Further inspection of the feedwater system was conducted during the recent refueling outage to determine the cause of the Level 8 pump trips that occurred during the scram recovery. As described above, an inspection of the "C" feedwater pump discharge check valve (Velan Valve Co., model no. B22-7114P-02TS) following the scram determined that the disc, the disc nut, and the washer came loose after the cotter pin inserted in the nut came out. The corresponding check valves for the "A" and "B" pumps were inspected during the refueling outage in March 2003. The cotter pin was missing in the "B" valve, and the disc nut was loose but still in place. The inspection of the "A" valve was satisfactory. The cotter pins from the "B" and "C" valves could not be located. It is suspected they were dislodged by flow-induced vibration.

The parts list for the pump discharge check valve calls for a 1/8" diameter cotter pin, although the cotter pin hole is 3/16" in diameter. The vendor confirmed that a larger cotter pin would provide a more secure fitting, and recommended staking the disc stud to increase the security of the disc nut. An engineering evaluation was processed to allow increasing the diameter of the cotter pin.

CORRECTIVE ACTION TO PREVENT RECURRENCE

The following corrective actions have been completed:

1. Repairs to the affected tubing on turbine control valve number 1 were completed prior to startup from the forced outage. The repairs included increasing the wall thickness of the tubing.

2. During the subsequent refueling outage, the turbine control valve EHC tubing was reconfigured based on a system stress analysis to eliminate the overstress condition, and was modified to increase the tubing wall thickness.

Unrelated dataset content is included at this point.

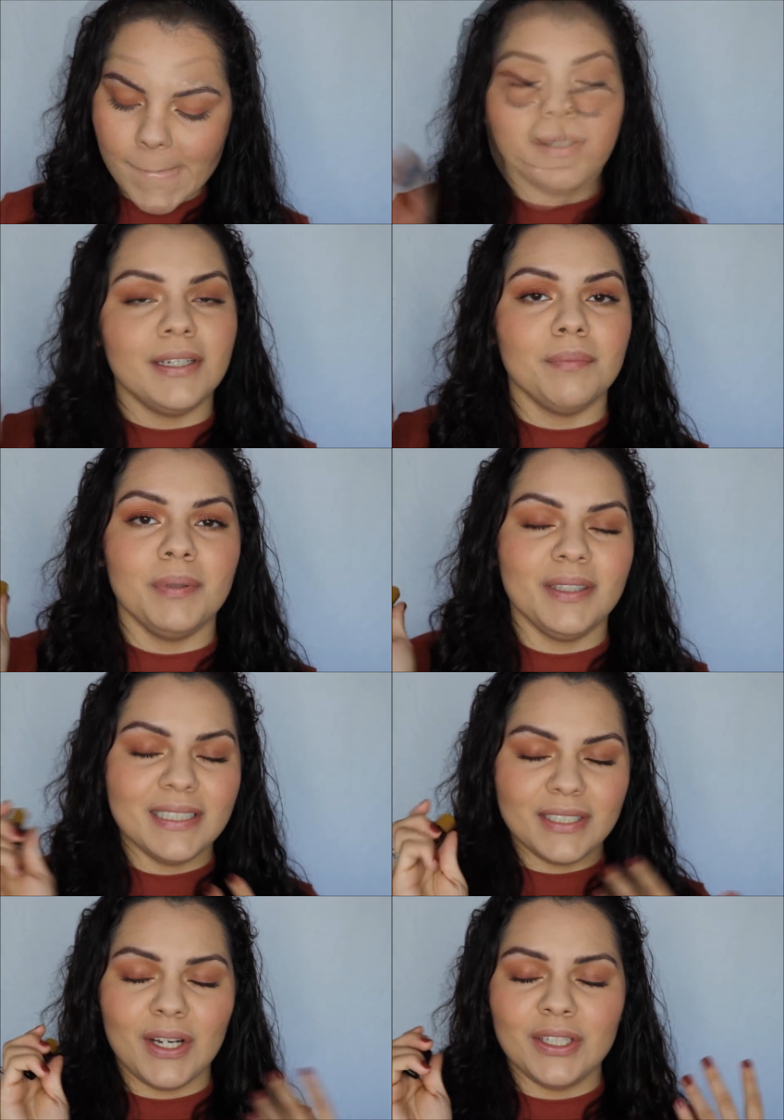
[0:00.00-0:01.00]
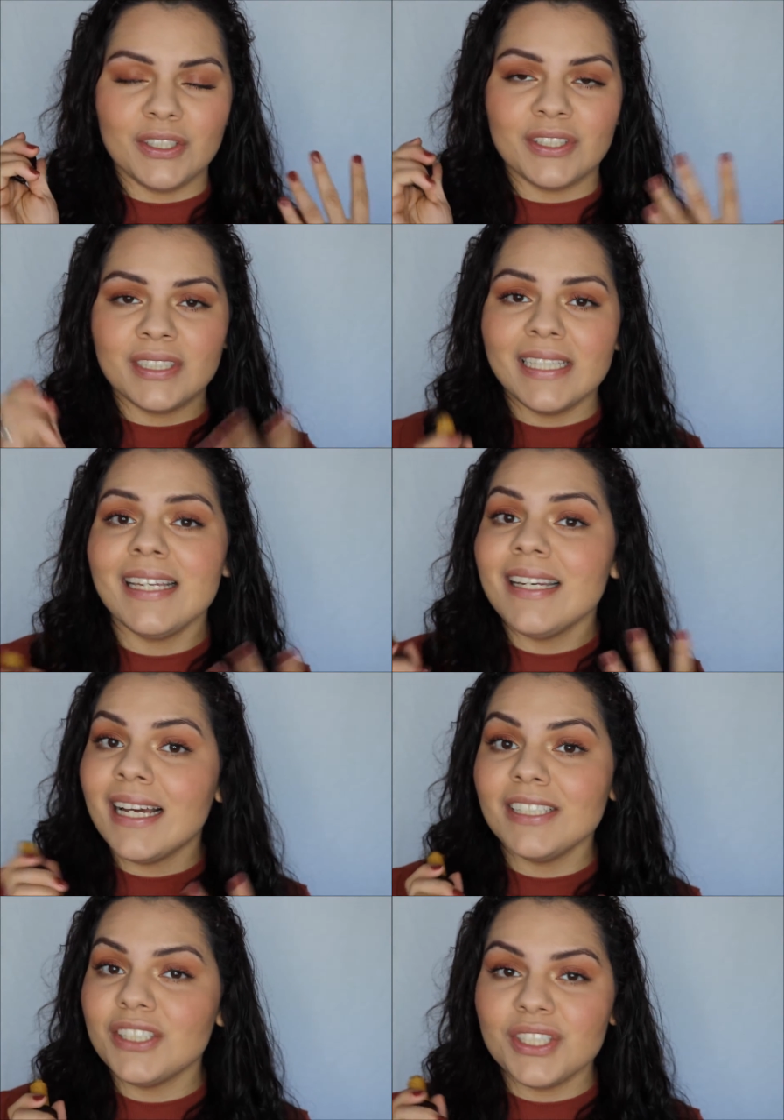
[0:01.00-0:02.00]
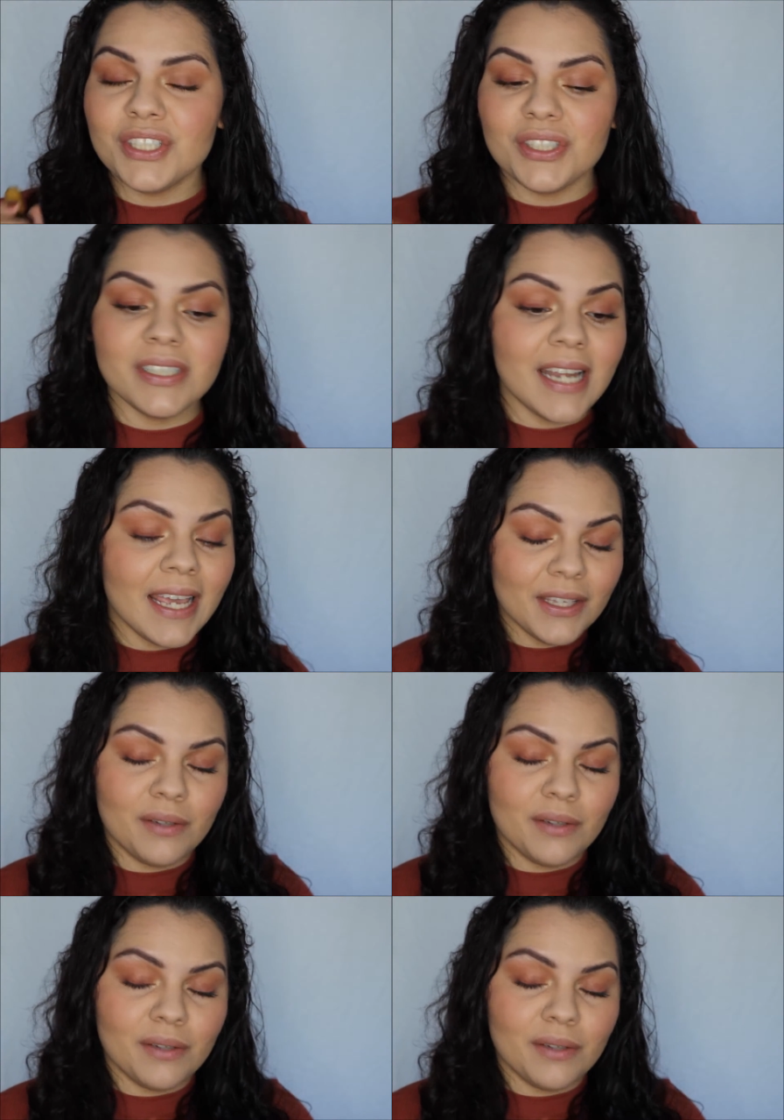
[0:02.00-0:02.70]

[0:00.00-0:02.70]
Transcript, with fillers: You can put this on your skin, not just your neck.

3. The "B" and "C" feedwater pump discharge check valves were reassembled with 3/16" cotter pins, and the disc studs were staked. The 1/8" cotter pin in the "A" valve was replaced with a 3/16" cotter pin.

SAFETY SIGNIFICANCE

The plant was shutdown following the discovery of a leak in the main turbine EHC system. A manual reactor scram was initiated and all safety systems operated per design. Prior to the event, reactor power was at 90 percent in end-of-cycle coastdown.

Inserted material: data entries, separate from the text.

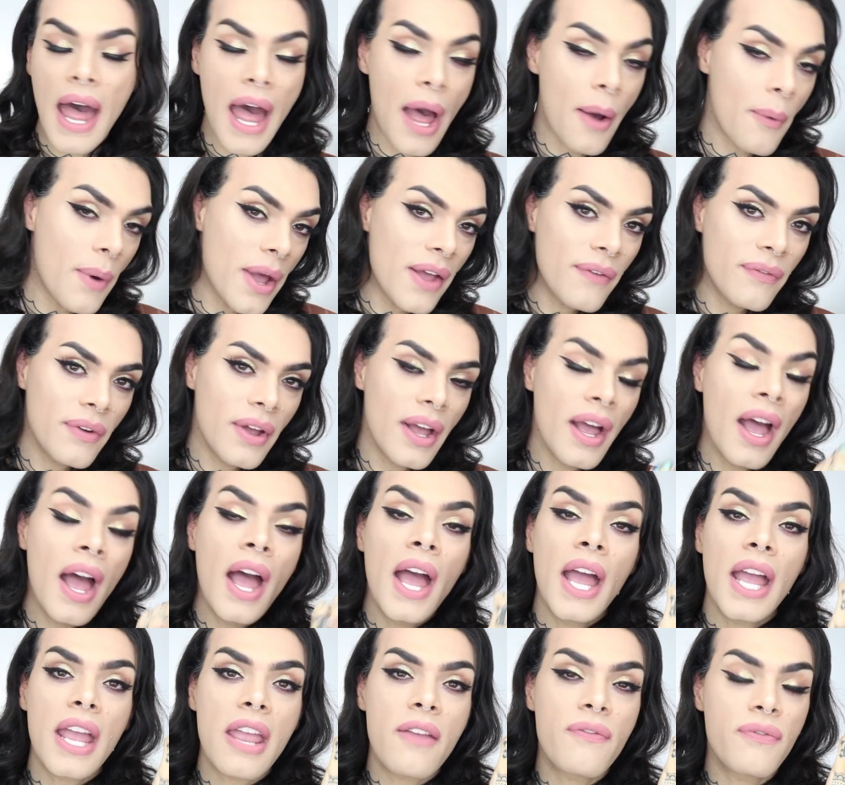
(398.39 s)
However,
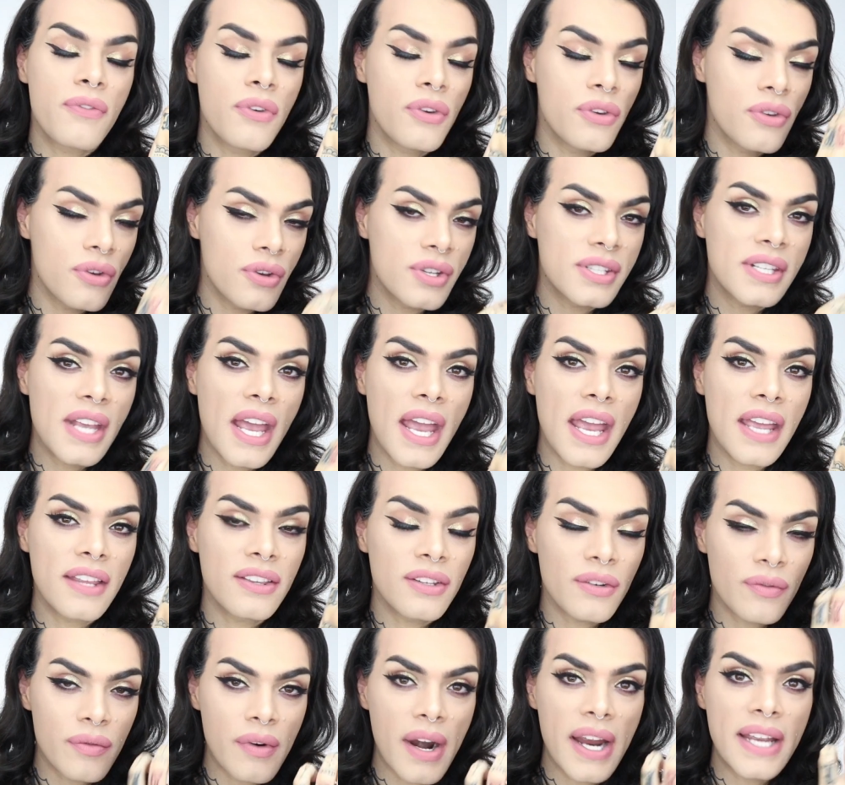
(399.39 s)
if you use it
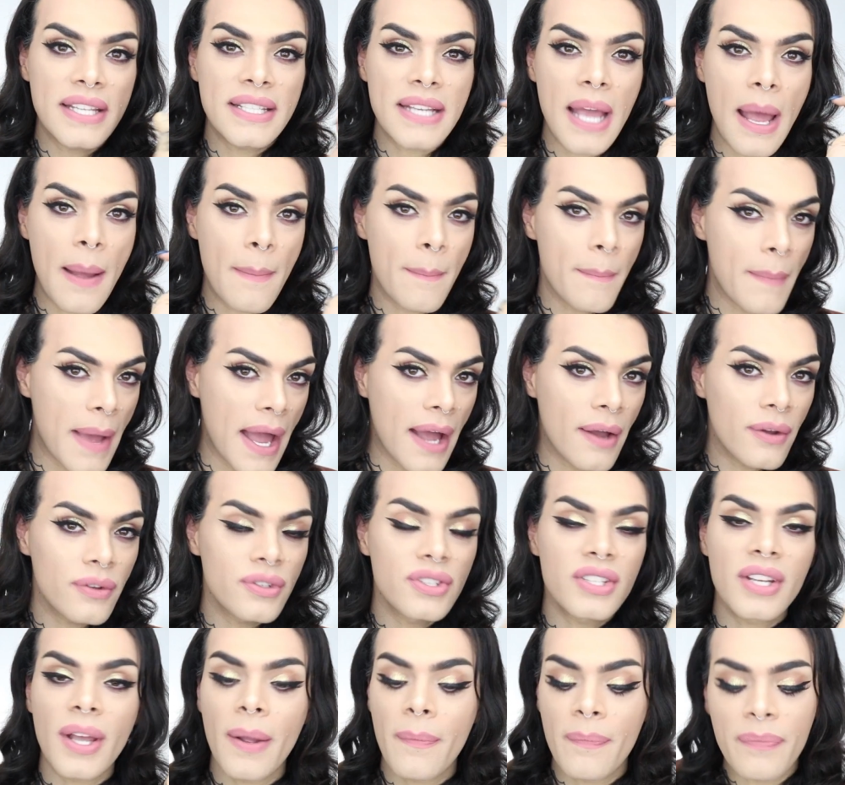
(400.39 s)
in the right
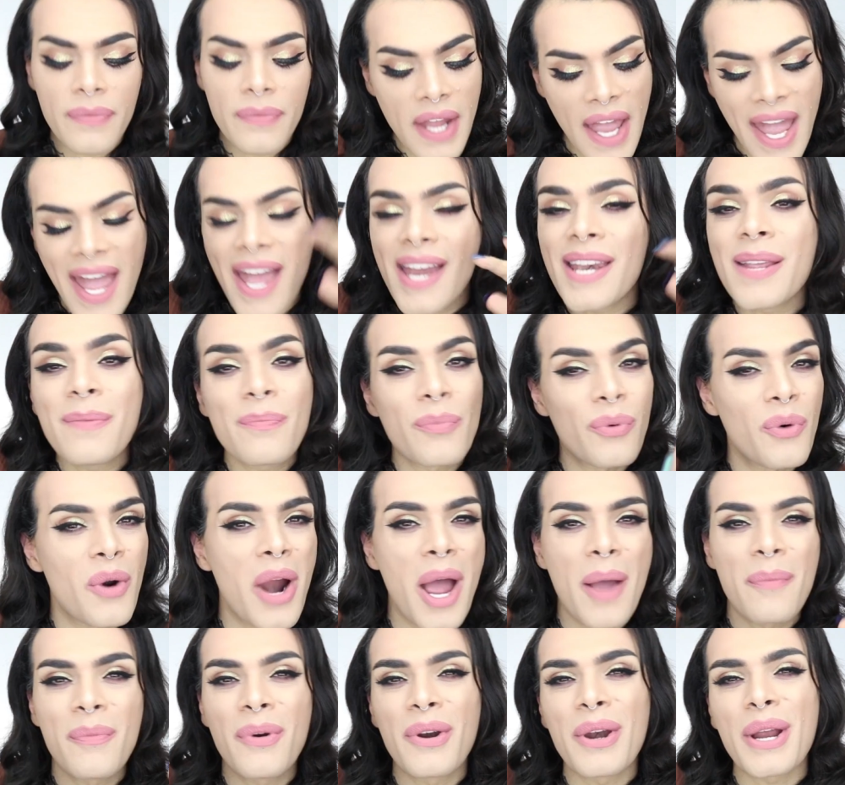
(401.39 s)
amount, any
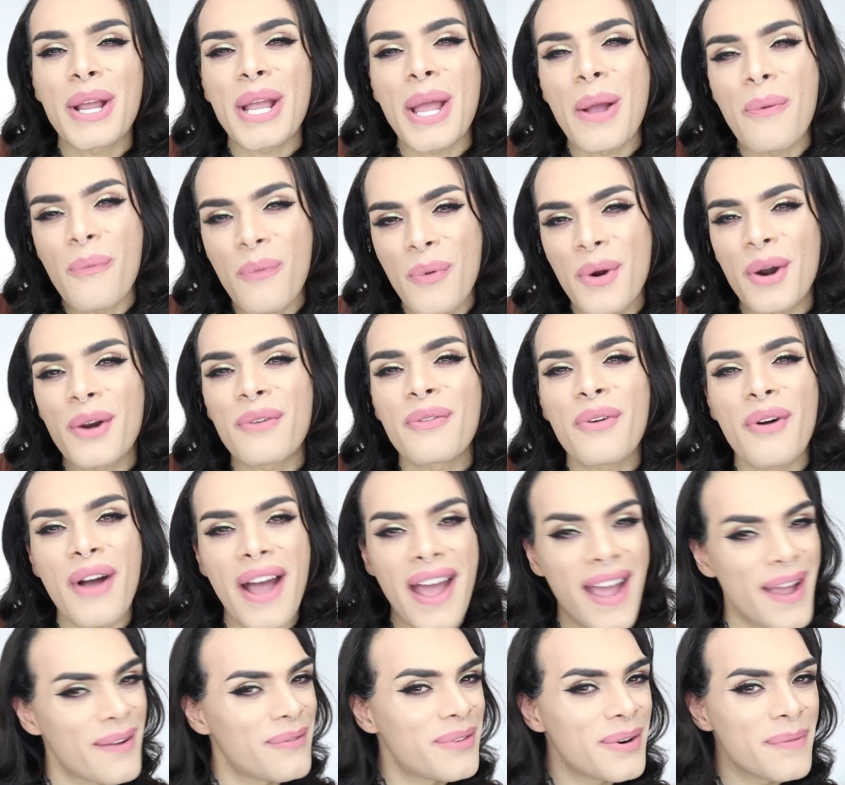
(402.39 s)
primer can work for
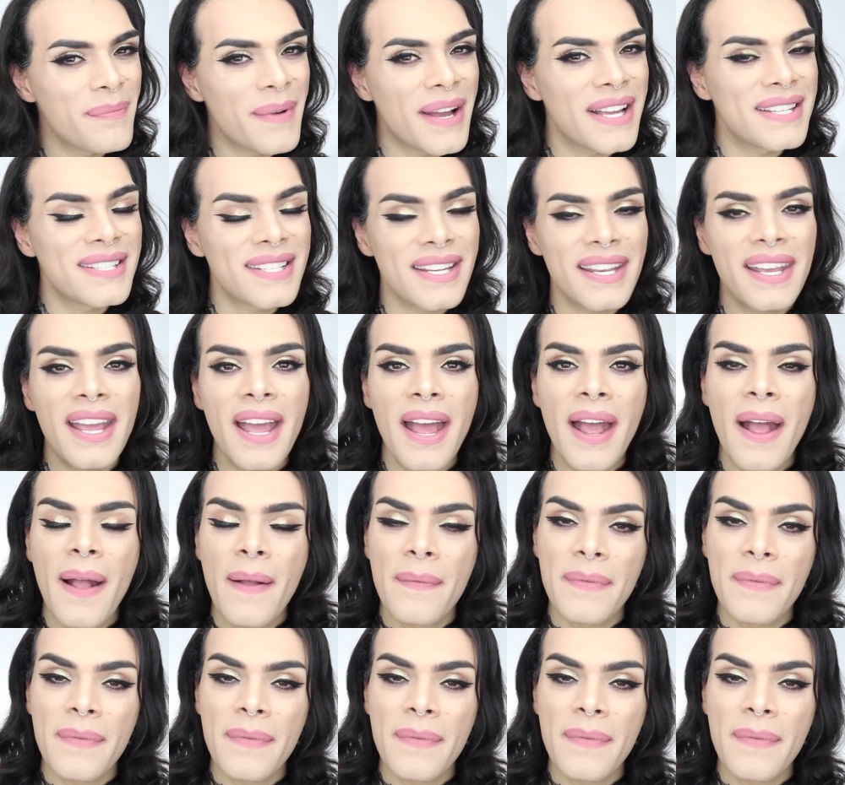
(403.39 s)
everybody.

The core was operating with approximately 15 percent margin to thermal power margins. No power excursion or pressure excursion were seen in post-trip data.

Therefore, the safety limits specified in Technical Specification were not challenged.

Reactor water level was maintained above the Level 2 setpoint at which emergency core cooling systems are actuated. Water level was controlled and maintained by the RCIC system. Reactor feedwater pumps remained available following their automatic shutdown upon reaching Level 8, although the decision was made to utilize RCIC for an expeditious recovery. Reactor water level was returned to a normal post-shutdown range in a timely manner.

There was no release of steam to the containment, drywell, or suppression pool; therefore, there was no challenge to containment integrity. The reactor vessel pressure did not exceed the first safety relief valve set point of 1133 psig, or the high pressure scram setpoint (nominally 1094.7 psig); therefore, there was no challenge to the reactor coolant pressure boundary.

As none of the barriers to fission product release were challenged, there was no adverse effect on nuclear safety. This event had minimal effect on the health and safety of the public.

(NOTE: Energy Industry Component Identification codes are annotated as (**XX**).)